We never let ours go over 8 hours.


----------



## Otter (Apr 21, 2005)

Thanks Rainee, I thought overnight would be too long and was leaning toward something in the 4-6 hour time frame.


----------



## sarah (Apr 21, 2005)

Rainee said:
			
		

> We never let ours go over 8 hours.


 marinating overnight is not good? i thought it was better to let it marinate 4 as long as possible!


----------



## Raine (Apr 21, 2005)

never tried ours overnight, so not sure what that may do to it.

Your mileage may vary.


----------



## Ishbel (Apr 21, 2005)

I nearly ALWAYS marinate overnight - whatever I'm cooking!  Time is a luxury and it really helps to permeate the meat witih the flavours in the marinade


----------



## Michael in FtW (Apr 21, 2005)

Throw in a tablespoon of corn starch to the soy sauce and garlic powder ... marinate a couple of hours.
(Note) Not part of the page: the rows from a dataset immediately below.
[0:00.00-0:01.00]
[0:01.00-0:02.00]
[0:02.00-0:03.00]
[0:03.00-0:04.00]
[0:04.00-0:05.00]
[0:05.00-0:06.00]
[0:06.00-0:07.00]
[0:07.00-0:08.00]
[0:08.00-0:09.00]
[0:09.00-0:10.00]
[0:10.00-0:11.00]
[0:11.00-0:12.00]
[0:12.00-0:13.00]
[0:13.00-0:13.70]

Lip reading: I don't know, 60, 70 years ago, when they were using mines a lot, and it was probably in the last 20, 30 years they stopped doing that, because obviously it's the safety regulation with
I've seen this in several Asian recipes.


----------



## Otter (Apr 22, 2005)

Drummies are so small that I'm a bit apprehensive about an overnight. I think I'll try the middle ground time frame first and see how that works.


----------



## PolishedTopaz (Apr 22, 2005)

There is nothing in that marinade that would 'cook' the drummies.......however, I would worry about how salty they would be if you went over 4-6 hours. But experiment, leave 1 or 2 in the marinade overnight and see how salty they would get, then let us know.


----------



## Otter (Apr 23, 2005)

PolishedTopaz said:
			
		

> There is nothing in that marinade that would 'cook' the drummies.......however, I would worry about how salty they would be if you went over 4-6 hours. But experiment, leave 1 or 2 in the marinade overnight and see how salty they would get, then let us know.


I know they wouldn't 'cook' but I was concerned about the saltiness. Unfortunately, they only had the smaller bags available when I bought so there won't be any extras for an overnight test run.


----------



## Otter (Apr 23, 2005)

Marinated eight - came out great!


----------



## sarah (Apr 24, 2005)

good for you!


----------